◆ **ABOUT THIS TASK**: Copy out the data that comes next, character for character, and leave the images aside.

◆ **DATA SUPPLIED**:
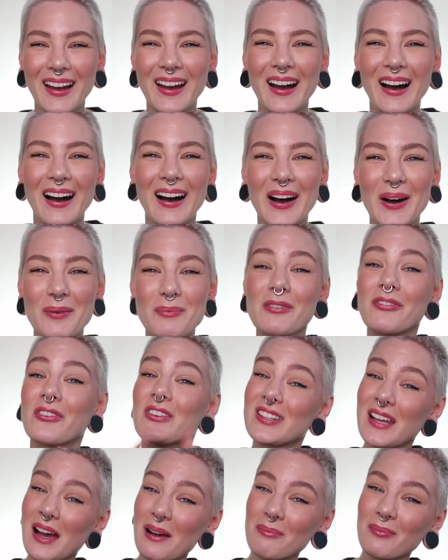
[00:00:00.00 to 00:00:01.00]
But for
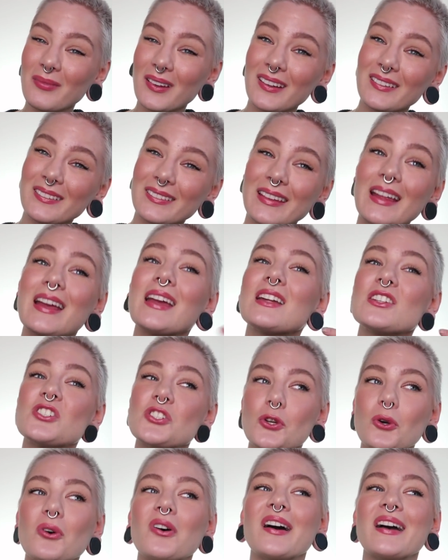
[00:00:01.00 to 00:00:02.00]
some, they
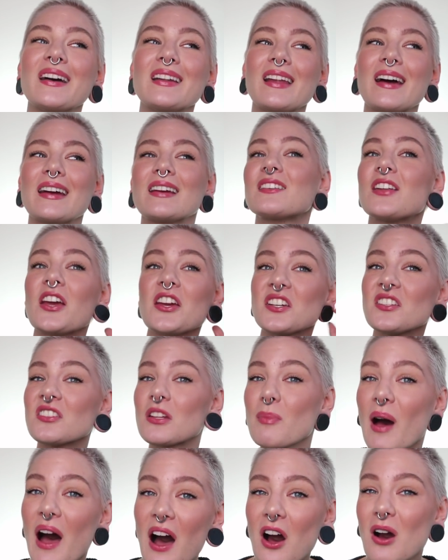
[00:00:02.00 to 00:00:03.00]
enjoy like taking
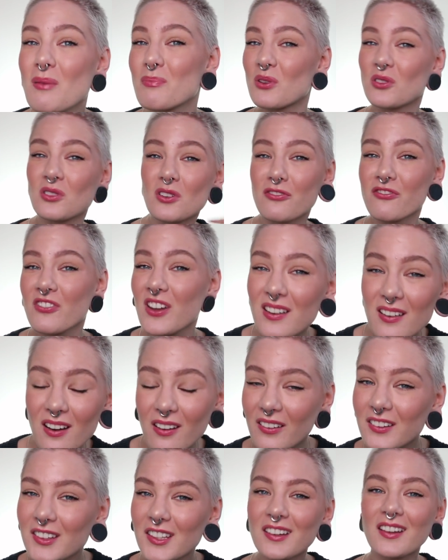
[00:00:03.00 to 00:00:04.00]
them out, putting their
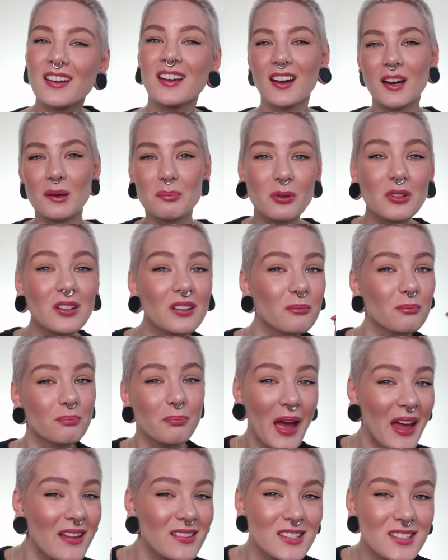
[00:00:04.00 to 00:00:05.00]
finger in their ear, putting
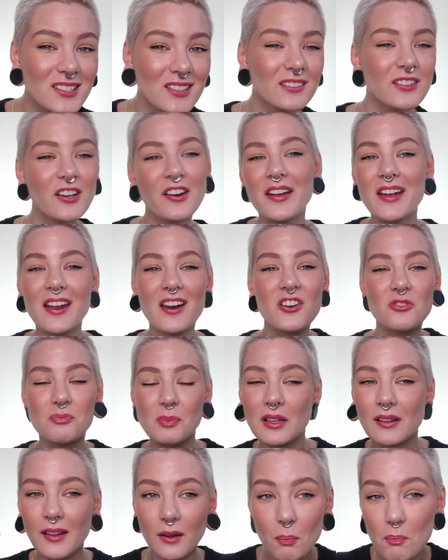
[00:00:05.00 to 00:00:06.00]
pens in their ears,
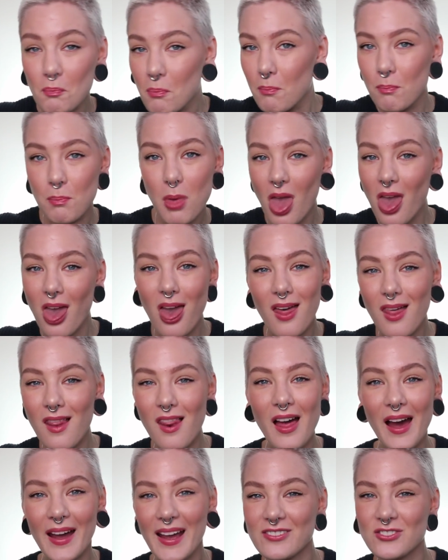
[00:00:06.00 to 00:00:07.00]
being like,
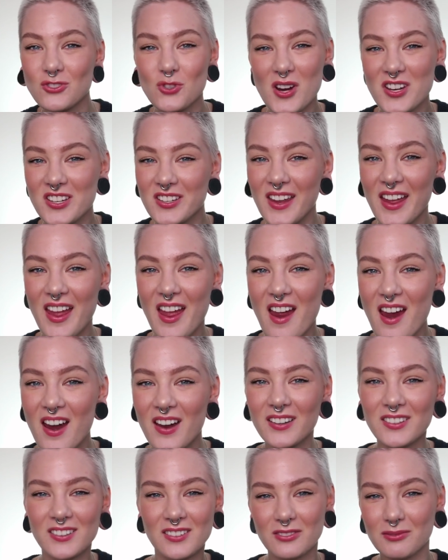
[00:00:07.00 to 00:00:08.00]
I have stretched
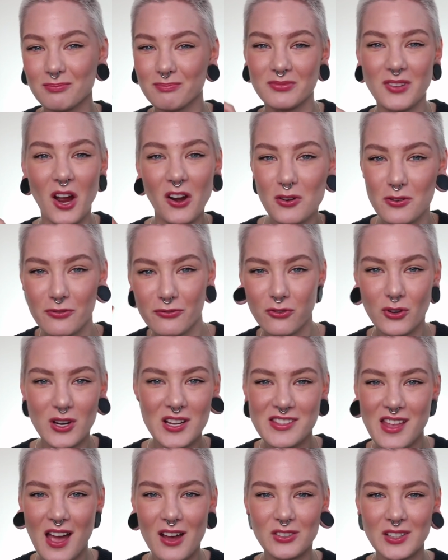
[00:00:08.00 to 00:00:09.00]
ears. Are you
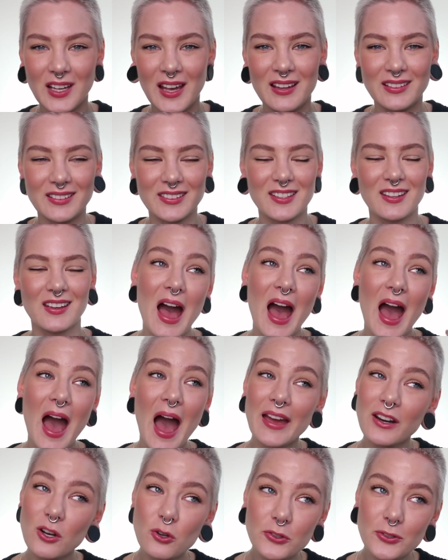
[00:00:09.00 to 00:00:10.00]
freaked out yet?
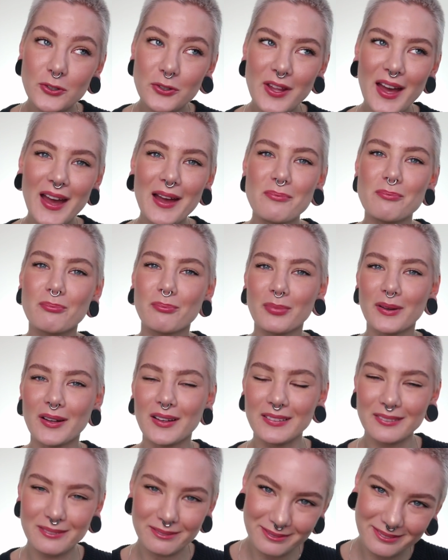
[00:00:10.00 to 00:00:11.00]
I don't do that,
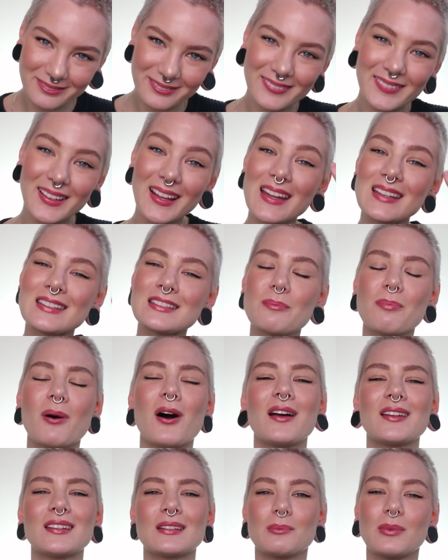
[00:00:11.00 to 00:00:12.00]
but it's a
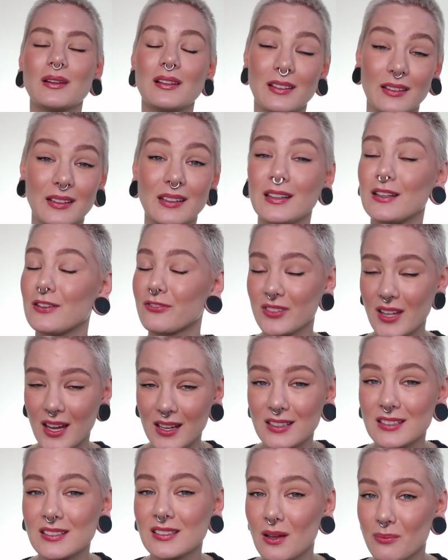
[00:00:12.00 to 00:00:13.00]
possibility if
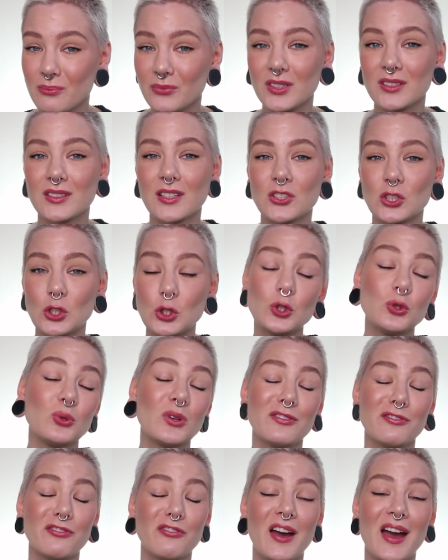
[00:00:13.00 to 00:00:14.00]
that is something that you
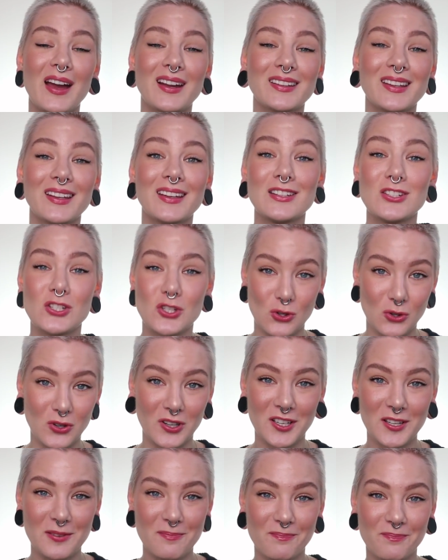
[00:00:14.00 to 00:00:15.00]
in fact
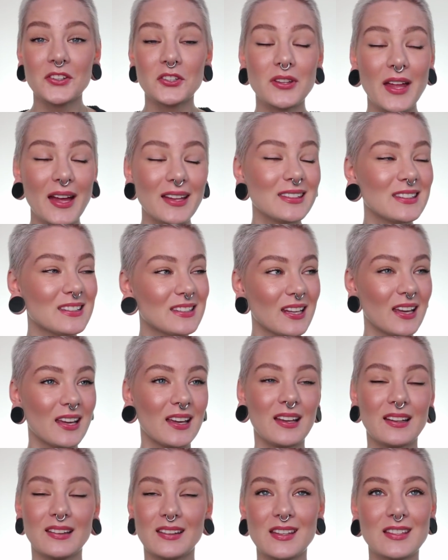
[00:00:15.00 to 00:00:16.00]
enjoy. So that's
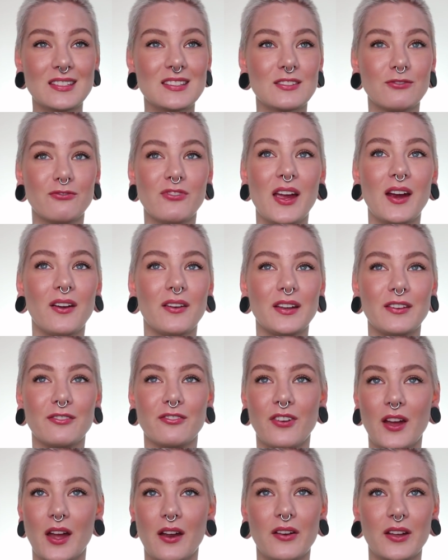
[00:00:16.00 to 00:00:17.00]
this very,
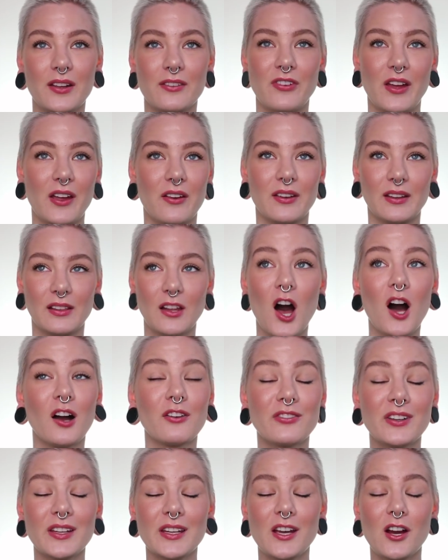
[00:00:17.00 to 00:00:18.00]
very, very
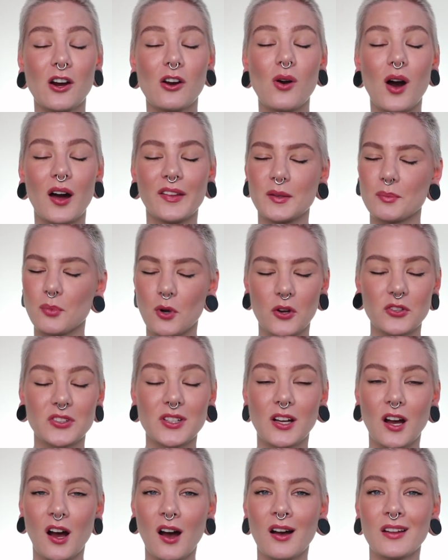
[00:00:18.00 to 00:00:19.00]
long video on the pros
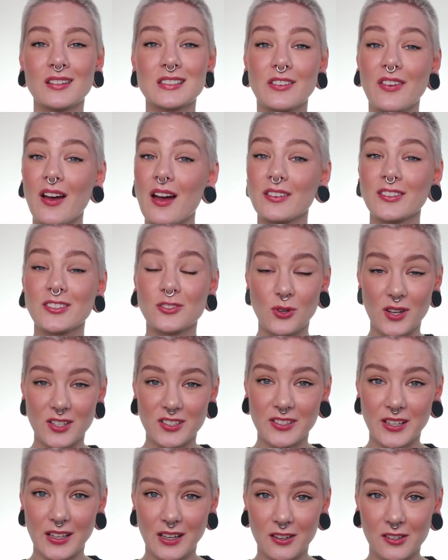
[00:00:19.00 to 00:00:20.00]
and cons of having
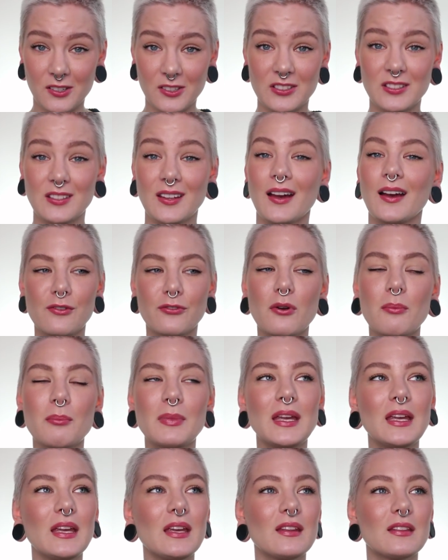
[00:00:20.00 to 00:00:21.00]
stretched ears. For
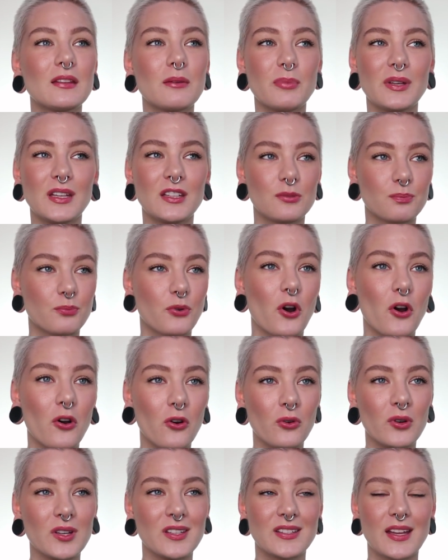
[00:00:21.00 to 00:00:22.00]
me, the biggest
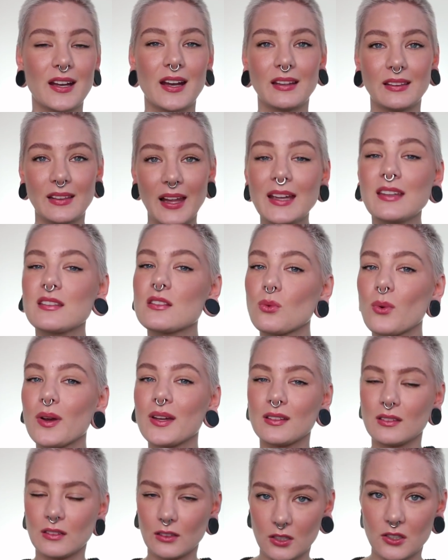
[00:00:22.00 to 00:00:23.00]
pro is that I like the
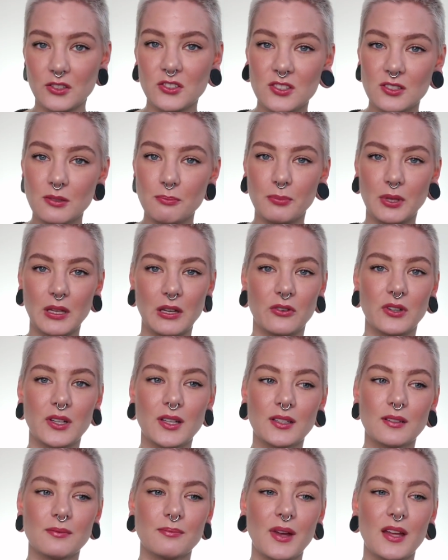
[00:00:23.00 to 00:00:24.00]
way it looks,
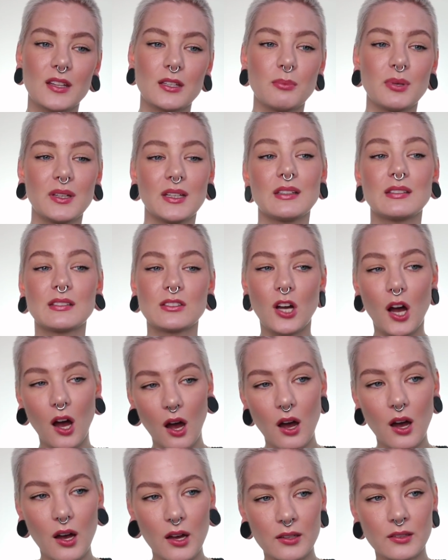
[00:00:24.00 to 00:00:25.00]
period. And the biggest
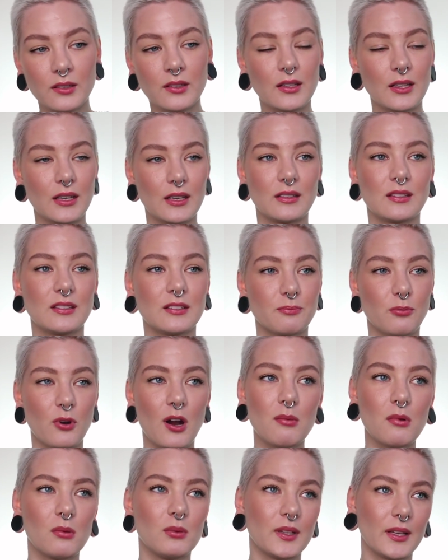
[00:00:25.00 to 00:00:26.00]
con is
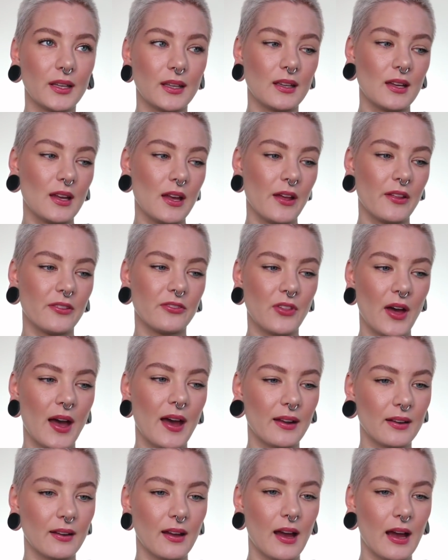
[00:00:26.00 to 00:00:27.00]
probably
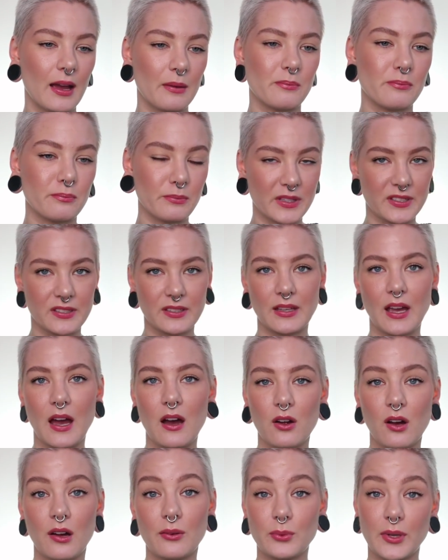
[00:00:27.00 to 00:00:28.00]
that I'm missing
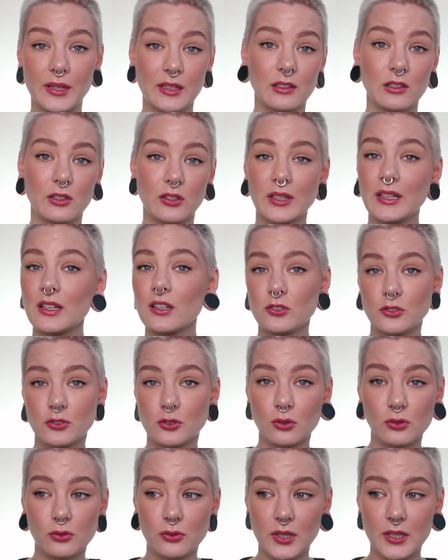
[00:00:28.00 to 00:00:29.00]
out on regular ear
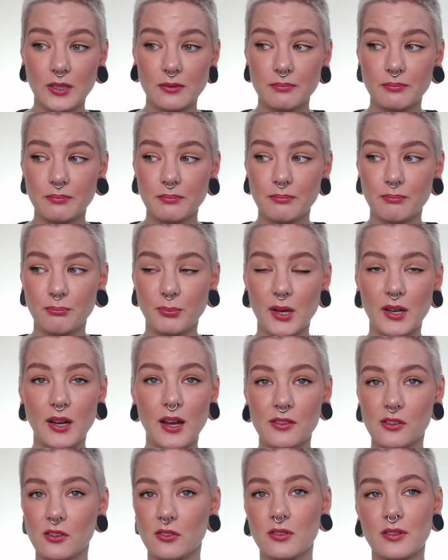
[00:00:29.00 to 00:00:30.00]
jewelry. But
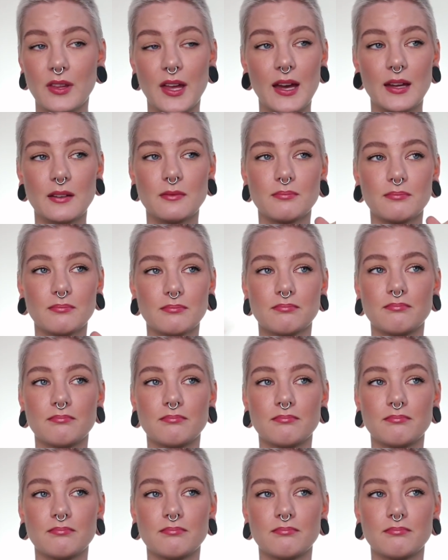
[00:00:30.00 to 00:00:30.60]
other than that,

◆ **OUTPUT BELOW**:
[00:00:00.00 to 00:00:01.00]
But for
[00:00:01.00 to 00:00:02.00]
some, they
[00:00:02.00 to 00:00:03.00]
enjoy like taking
[00:00:03.00 to 00:00:04.00]
them out, putting their
[00:00:04.00 to 00:00:05.00]
finger in their ear, putting
[00:00:05.00 to 00:00:06.00]
pens in their ears,
[00:00:06.00 to 00:00:07.00]
being like,
[00:00:07.00 to 00:00:08.00]
I have stretched
[00:00:08.00 to 00:00:09.00]
ears. Are you
[00:00:09.00 to 00:00:10.00]
freaked out yet?
[00:00:10.00 to 00:00:11.00]
I don't do that,
[00:00:11.00 to 00:00:12.00]
but it's a
[00:00:12.00 to 00:00:13.00]
possibility if
[00:00:13.00 to 00:00:14.00]
that is something that you
[00:00:14.00 to 00:00:15.00]
in fact
[00:00:15.00 to 00:00:16.00]
enjoy. So that's
[00:00:16.00 to 00:00:17.00]
this very,
[00:00:17.00 to 00:00:18.00]
very, very
[00:00:18.00 to 00:00:19.00]
long video on the pros
[00:00:19.00 to 00:00:20.00]
and cons of having
[00:00:20.00 to 00:00:21.00]
stretched ears. For
[00:00:21.00 to 00:00:22.00]
me, the biggest
[00:00:22.00 to 00:00:23.00]
pro is that I like the
[00:00:23.00 to 00:00:24.00]
way it looks,
[00:00:24.00 to 00:00:25.00]
period. And the biggest
[00:00:25.00 to 00:00:26.00]
con is
[00:00:26.00 to 00:00:27.00]
probably
[00:00:27.00 to 00:00:28.00]
that I'm missing
[00:00:28.00 to 00:00:29.00]
out on regular ear
[00:00:29.00 to 00:00:30.00]
jewelry. But
[00:00:30.00 to 00:00:30.60]
other than that,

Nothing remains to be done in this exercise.